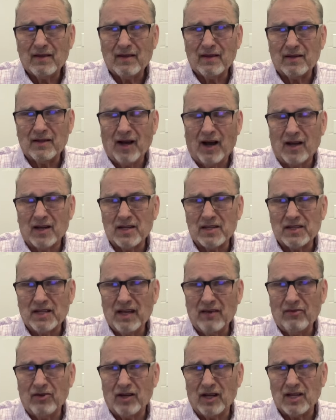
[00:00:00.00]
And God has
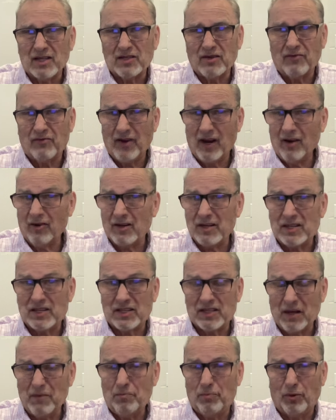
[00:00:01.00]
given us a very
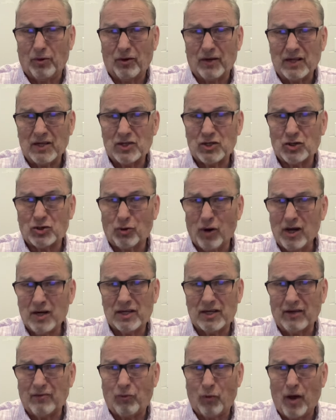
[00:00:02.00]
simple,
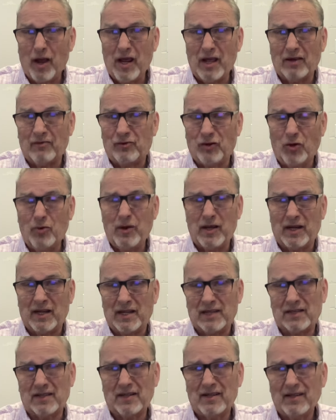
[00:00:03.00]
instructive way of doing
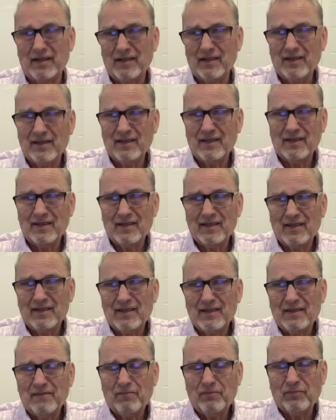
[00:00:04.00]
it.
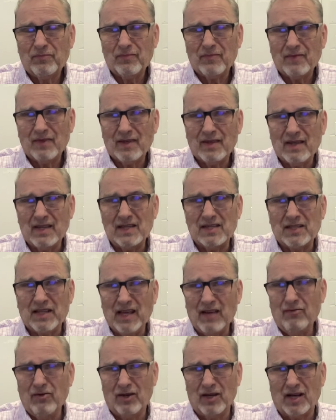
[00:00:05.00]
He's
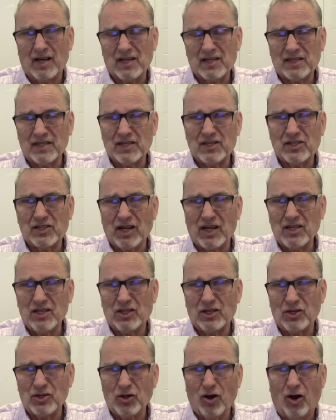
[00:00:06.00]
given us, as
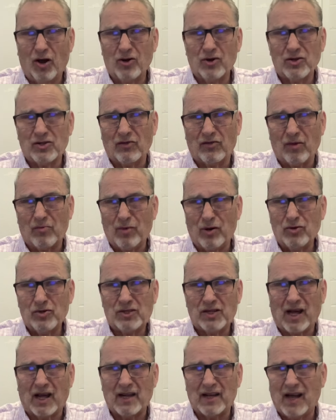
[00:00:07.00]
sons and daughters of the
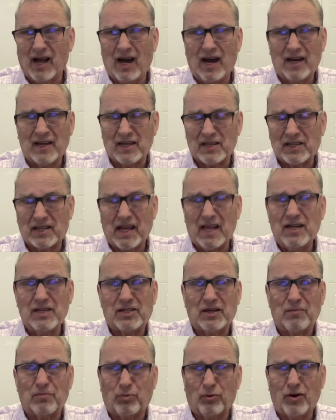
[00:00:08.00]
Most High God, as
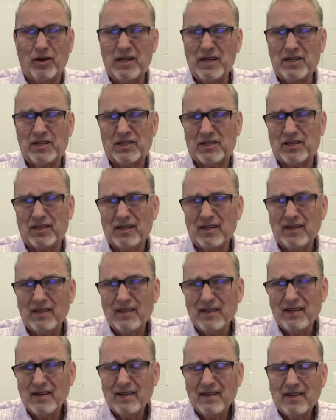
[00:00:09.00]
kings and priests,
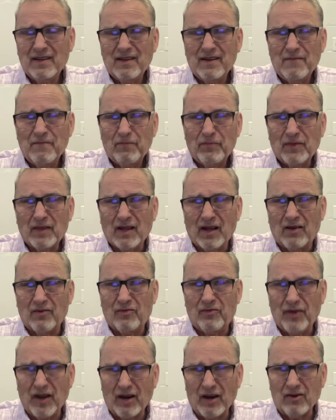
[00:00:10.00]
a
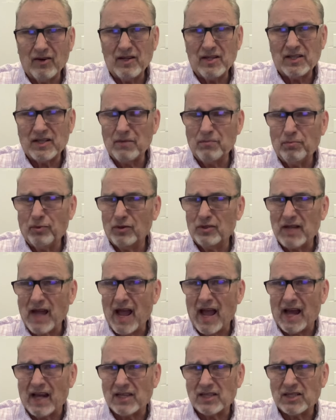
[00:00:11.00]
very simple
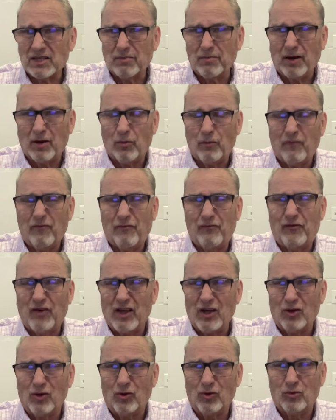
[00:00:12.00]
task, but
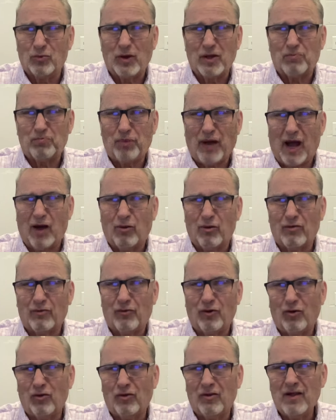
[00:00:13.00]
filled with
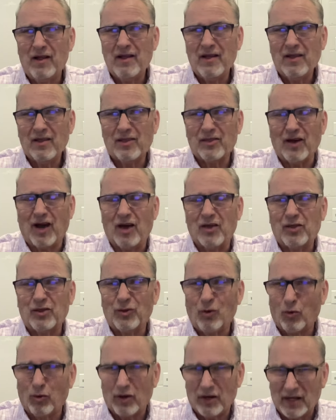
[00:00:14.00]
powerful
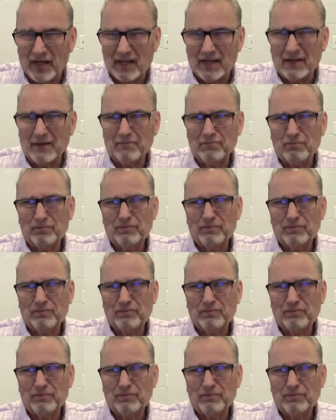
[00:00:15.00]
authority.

+===+

Where the line containing "[00:00:05.00]" appears in the records above, begin copying and continue exactly through the last line, with nothing else; omit every picture.

[00:00:05.00]
He's
[00:00:06.00]
given us, as
[00:00:07.00]
sons and daughters of the
[00:00:08.00]
Most High God, as
[00:00:09.00]
kings and priests,
[00:00:10.00]
a
[00:00:11.00]
very simple
[00:00:12.00]
task, but
[00:00:13.00]
filled with
[00:00:14.00]
powerful
[00:00:15.00]
authority.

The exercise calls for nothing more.